Opinions of Saturday, 16 August 2014

Columnist: Okoampa-Ahoofe, Kwame

Akufo-Addo: Still the Leader to Watch and Emulate

By Kwame Okoampa-Ahoofe, Jr., Ph.D.
Garden City, New York
August 11, 2014
E-mail: okoampaahoofe@optimum.net

When he decided to temporarily put his presidential primary candidacy campaign bid for the 2016 presidential election on hold, while he studiously and protectively monitored the ongoing limited voters' registration exercise, sponsored by the Electoral Commission (EC), his arch-rivals in the New Patriotic Party (NPP) published a criminally impersonated article alleging such suspension to have been prompted by the ill-health of Nana Addo Dankwa Akufo-Addo. The latter had then just concluded the first leg of his campaign in Wa, the Upper-West's regional capital.

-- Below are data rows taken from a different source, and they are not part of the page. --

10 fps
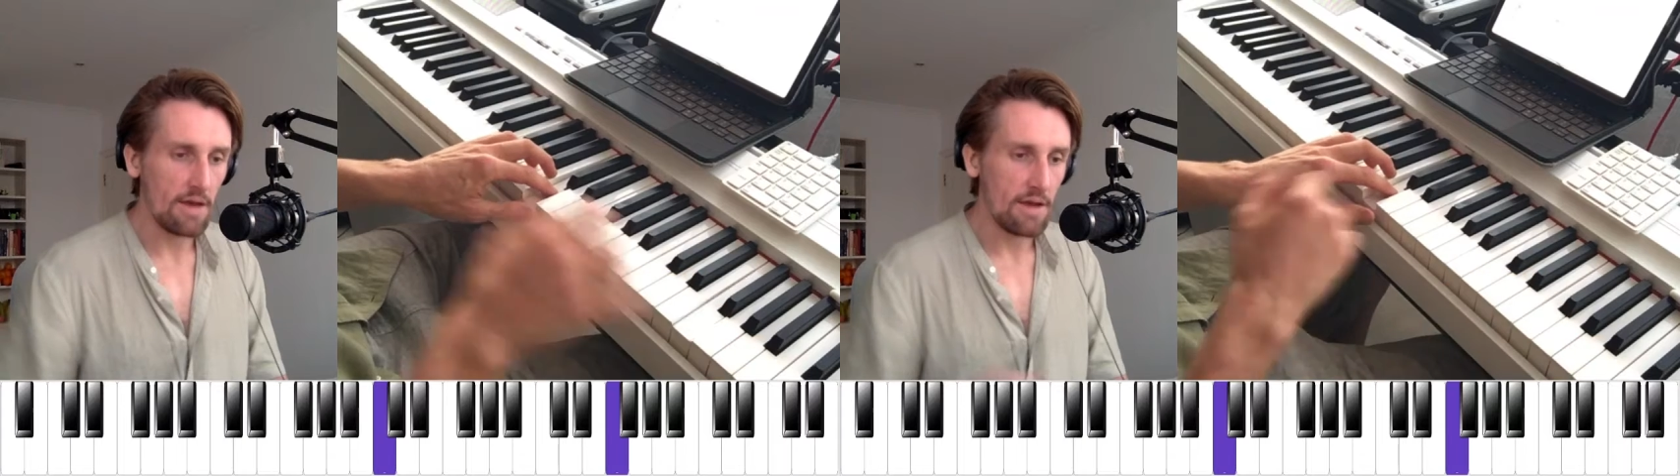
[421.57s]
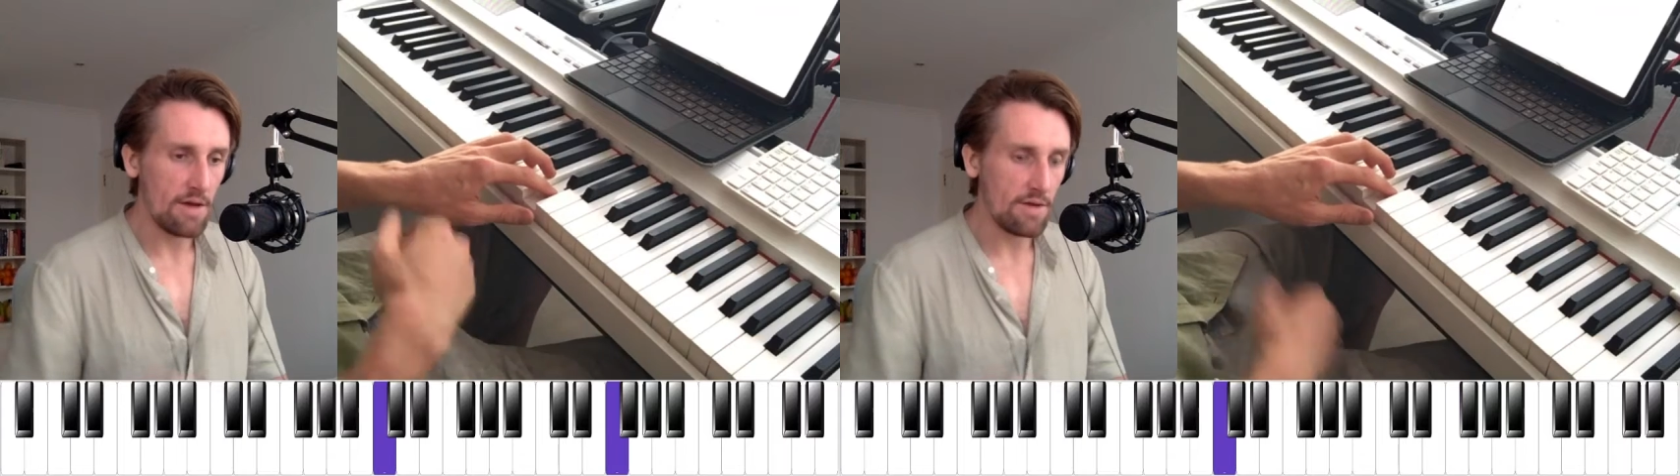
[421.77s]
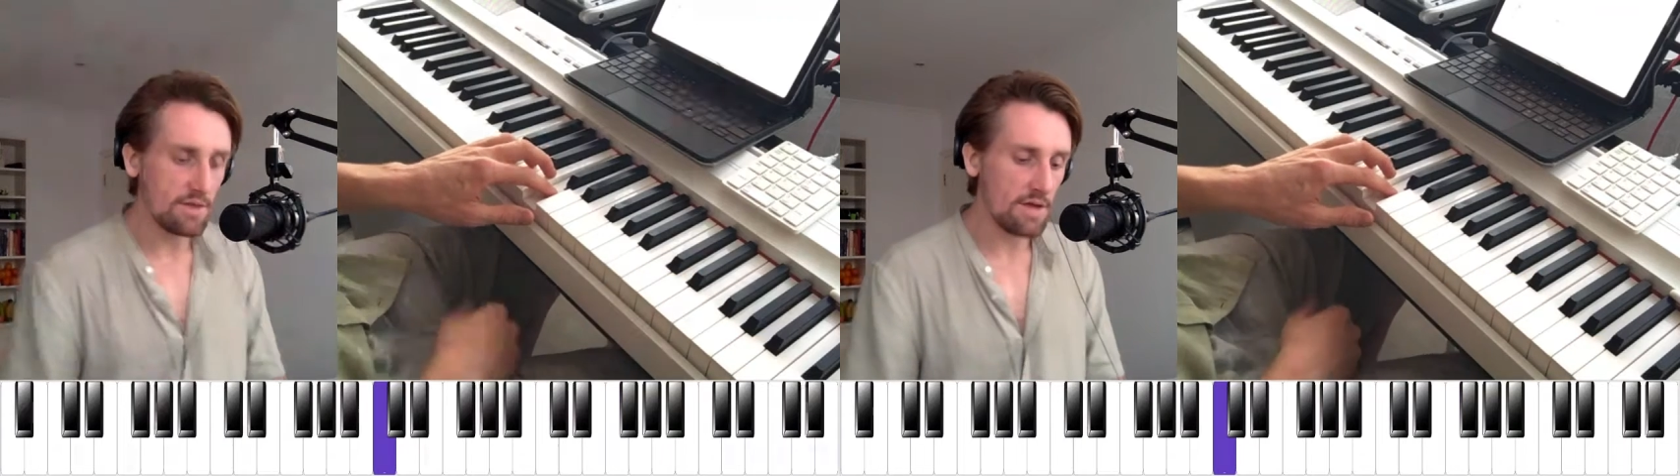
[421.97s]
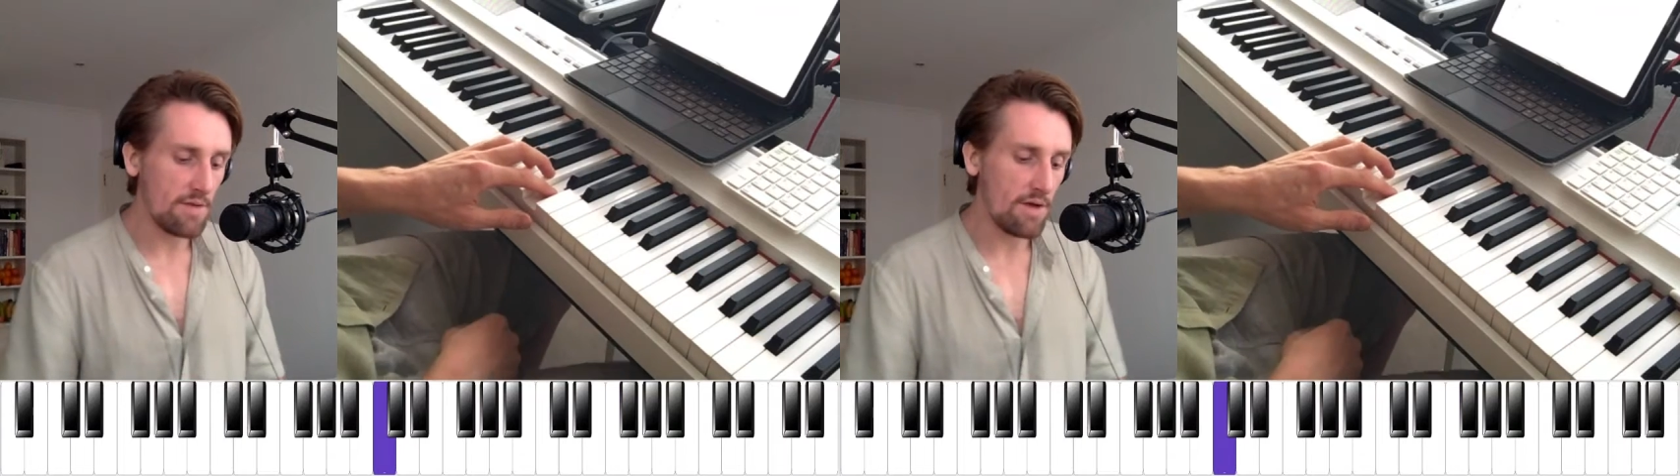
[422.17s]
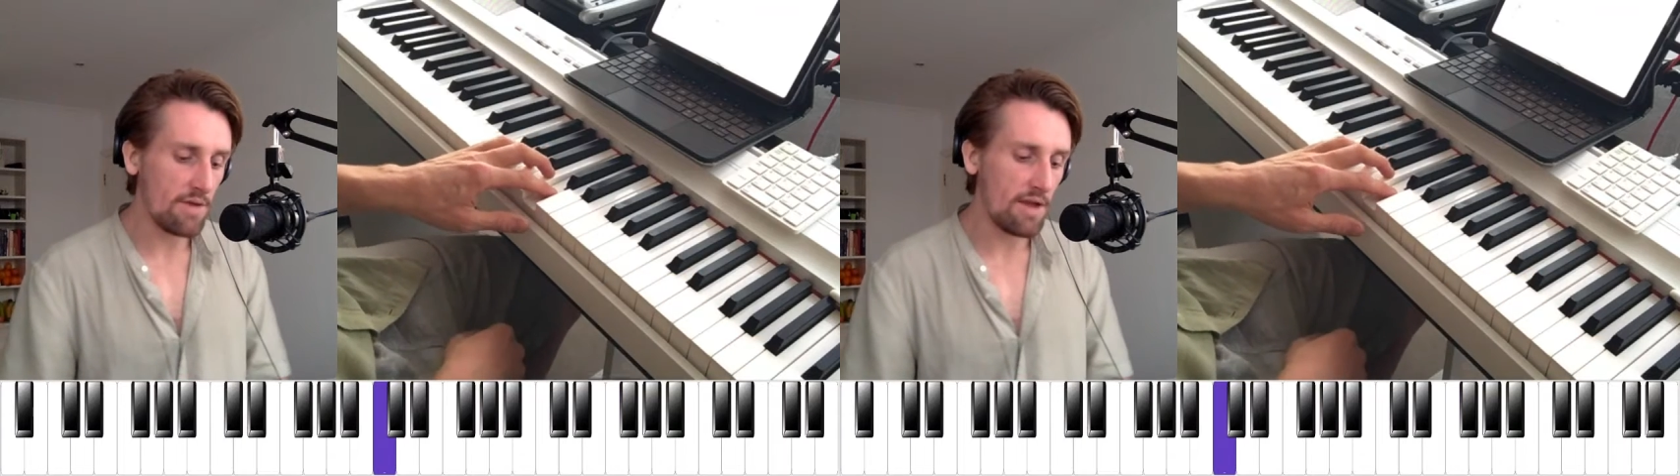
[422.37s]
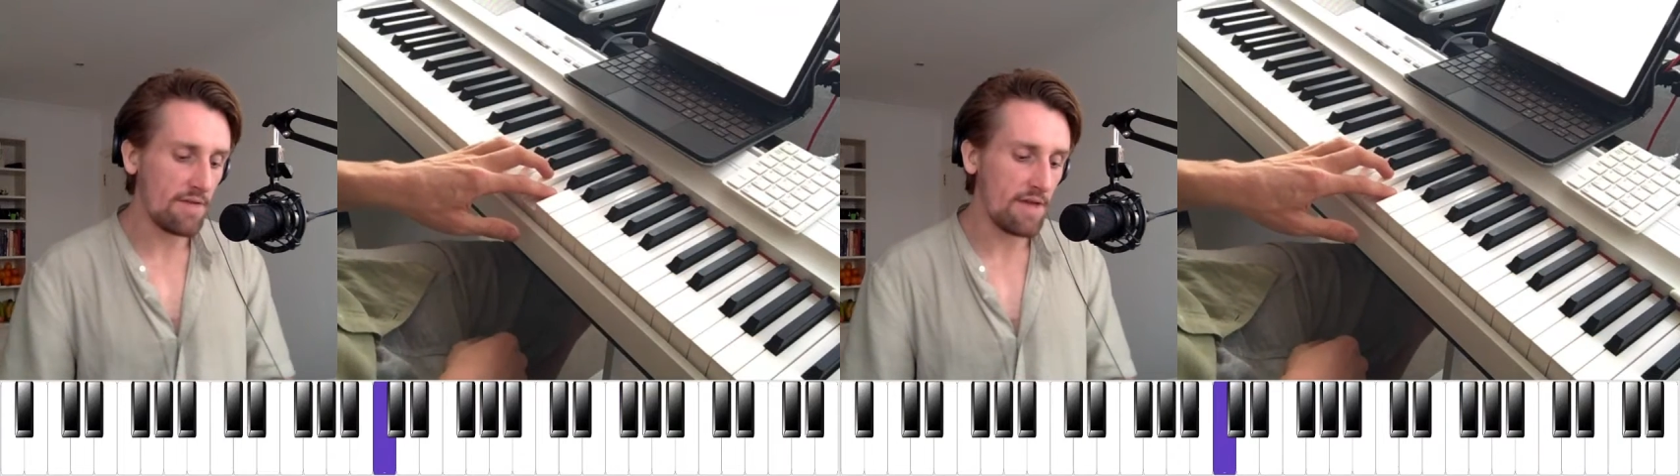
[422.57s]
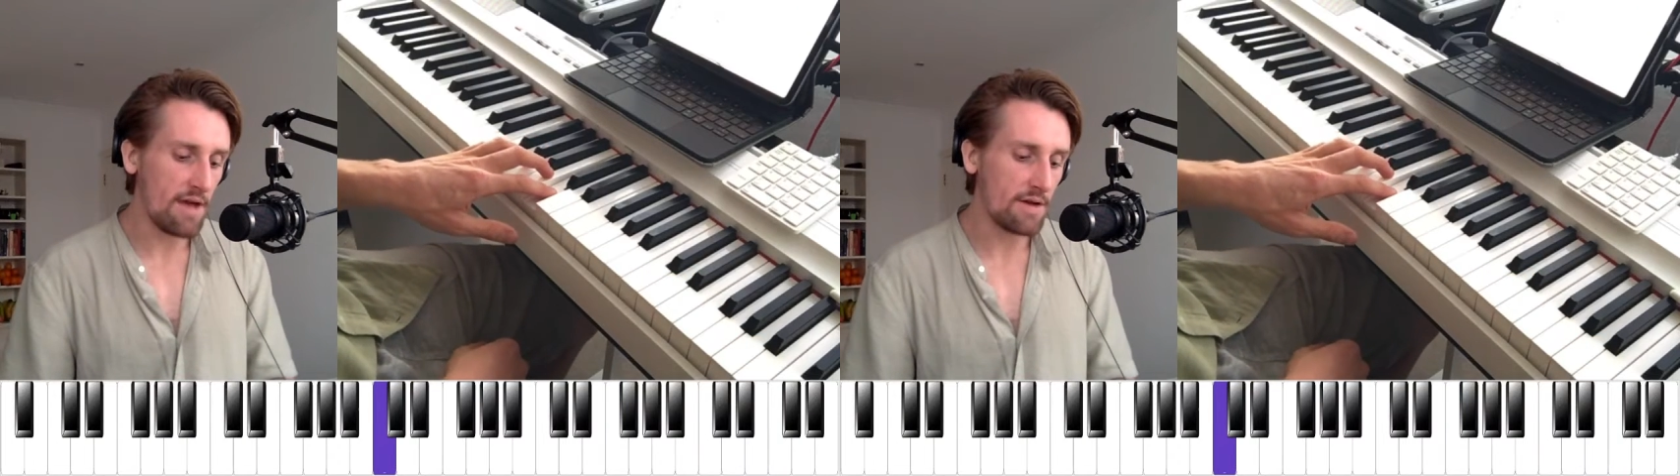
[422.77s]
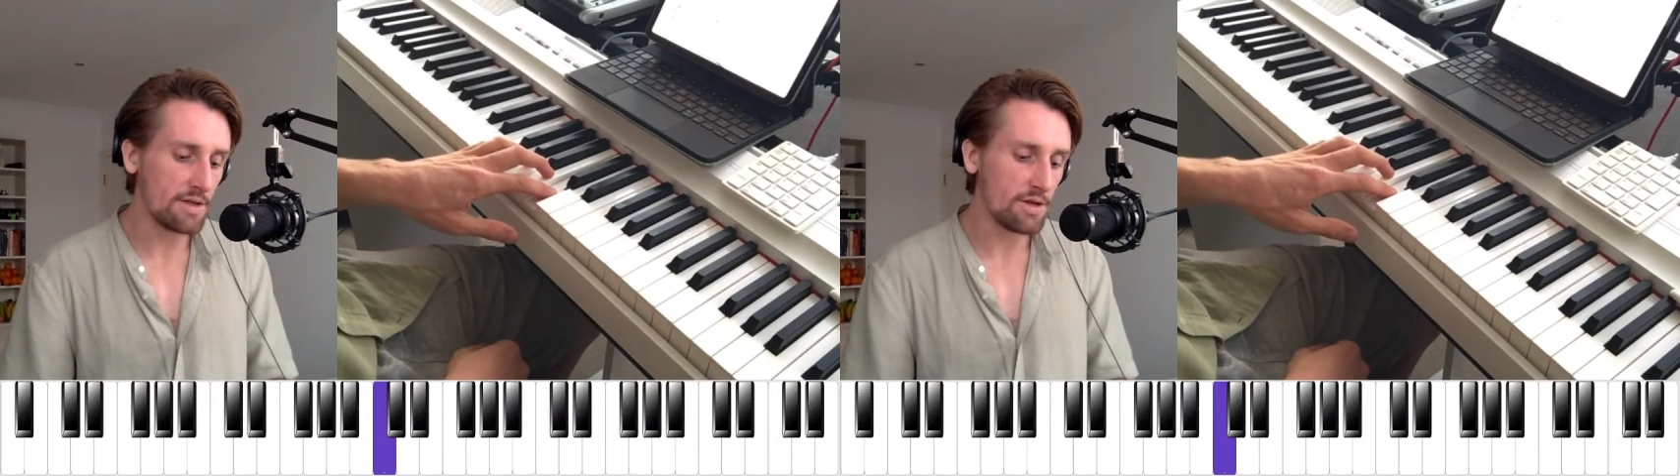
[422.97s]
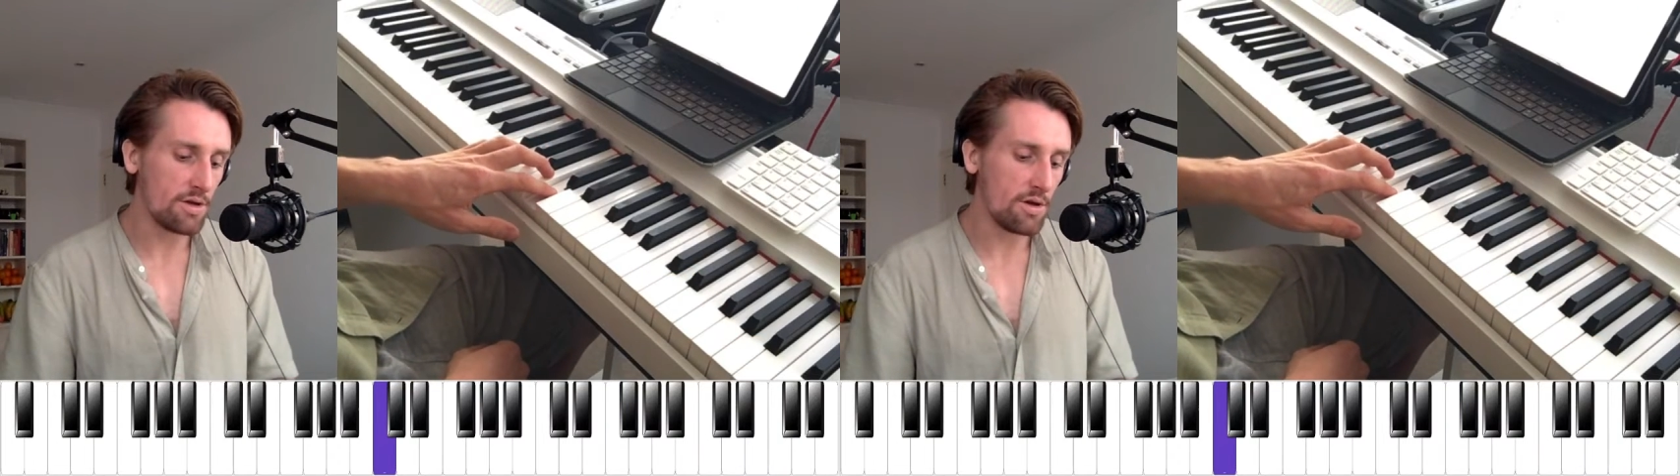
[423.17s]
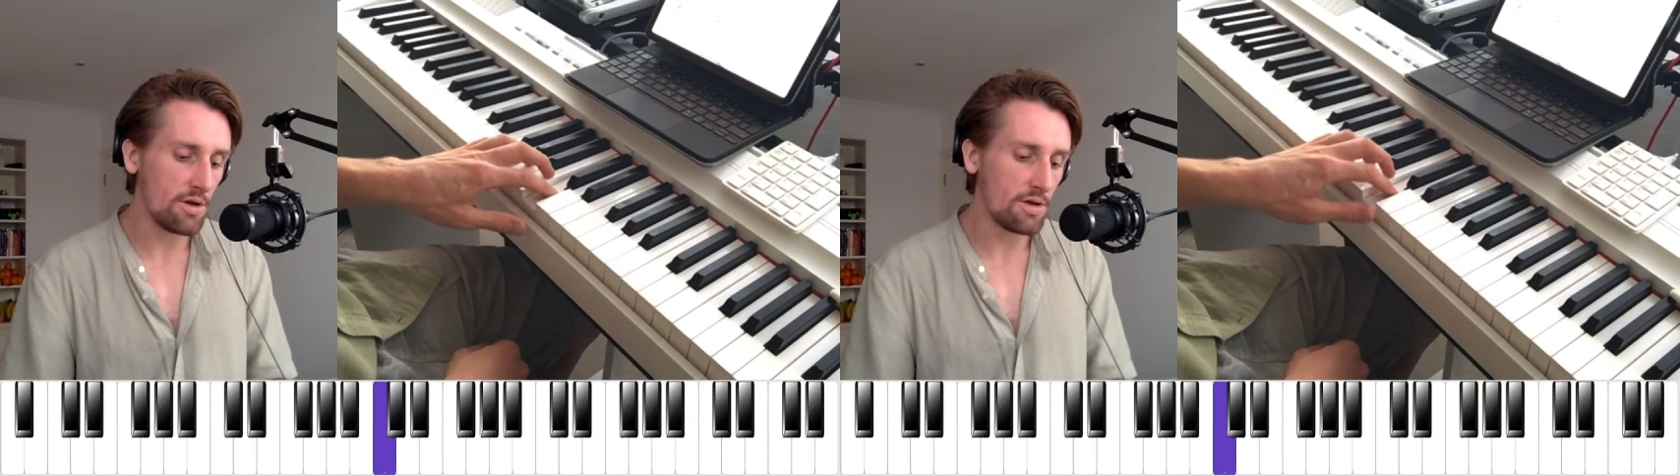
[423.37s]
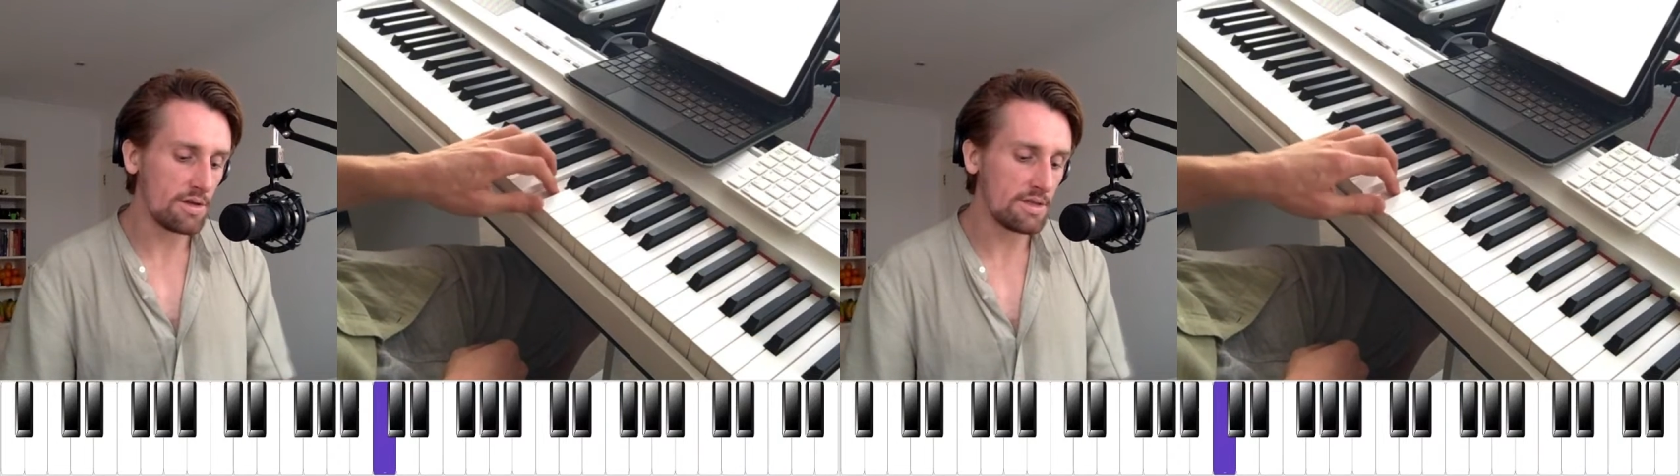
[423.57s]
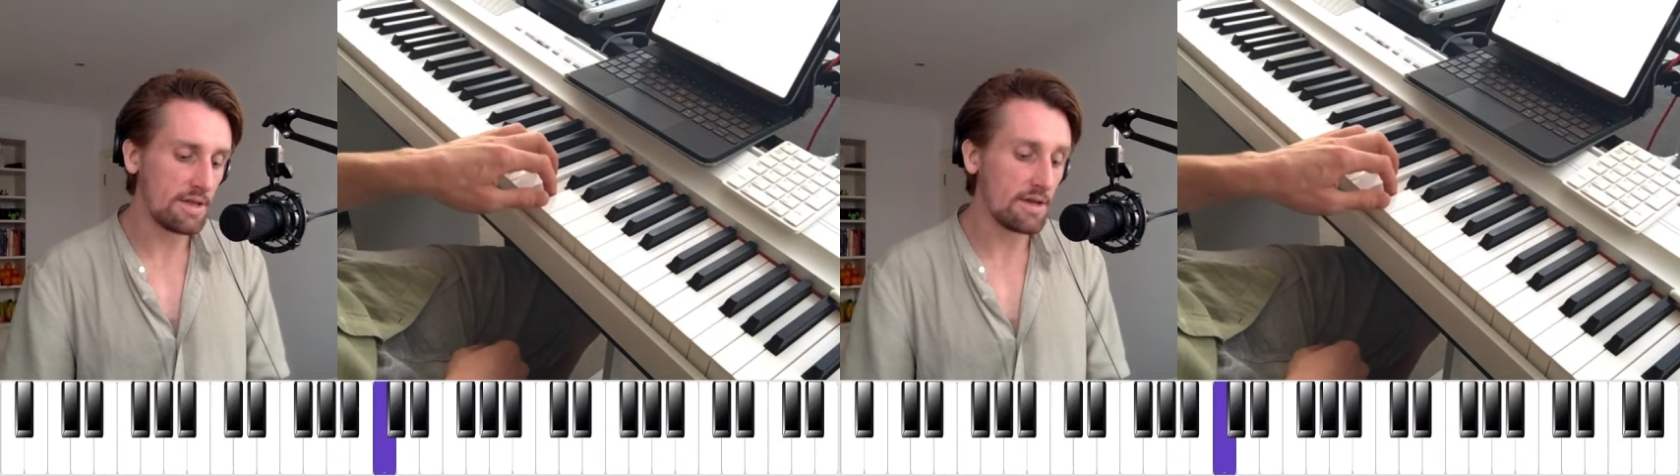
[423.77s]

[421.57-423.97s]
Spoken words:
now this time around the left hand is gonna stay,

And then shortly thereafter, the largely AWOL and twice quitter from the New Patriotic Party, Mr. Alan John Kwadwo "Quitman" Kyerematen, was also widely reported to be monitoring the limited registration of eligible first-time voters for Election 2016. Maybe this is the sheaf of prospective voters that Mr. Kyerematen has been erroneously and mischievously characterizing as his especial stronghold or preserve of "floating voters." Interestingly, nobody questioned why this man who has never seriously run for any significant elective office, other than internal party presidential primaries, had suddenly become the pontiff of the voters' register.

To the best of my knowledge, nobody has publicly accused the man popularly nicknamed Alan Cash of luridly indulging in cheap political expediency. And neither has anybody publicly wondered why Mr. Cash never monitored the voters' register during the last two electoral seasons. In sum, it quizzically appears as if Nana Akufo-Addo's decision to monitor the 2016 voters' register is being perceived by a different set of standards altogether. And significantly, this is not altogether such a bad thing. The fact of the matter is that whether his most ardent political opponents and arch-rivals like it or not, Ghana's former Attorney-General and Minister of Justice is a pace-setter of enviable stature.

Even political rivals who would have the electorate perceive Nana Akufo-Addo as being jaded and unelectable, the third time around, can still not help but take a cue from the foresighted leadership of the man. Some have even claimed that statesmanship comes to the man almost as naturally as the human intake of oxygen. I, on the other hand, prefer to let you, my dear reader, do most of the talking and sizing.

At any rate, the reason for writing this piece is the decision by the National Executive Committee (NEC) of the ruling National Democratic Congress (NDC) to also take a cue from the 2008 and 2012 New Patriotic Party presidential candidate, by suspending all electioneering campaign activities in the lead-up to the party's October congress, until the limited voters' registration exercise has concluded on August 13. What is fascinating about the NDC decision, released in a statement signed by General-Secretary Johnson Asiedu-Nketia, regards the apparent fear inspired in the key operatives of the NDC by the studied vigilance, this time around, of Nana Akufo-Addo.

And on the preceding score must also be recalled the fact that in the wake of the shocking declaration of then-Transitional President John Dramani Mahama as winner of Election 2012, by Dr. Kwadwo Afari-Gyan, Chairman of the EC, Mr. Asiedu-Nketia publicly stated on a talk-radio program that it was the total lack of vigilance on the part of NPP polling agents, as well as other NPP-affiliated election officials, that had largely determined that the photo-finish outcome of the election results would be called in favor of Mr. Mahama.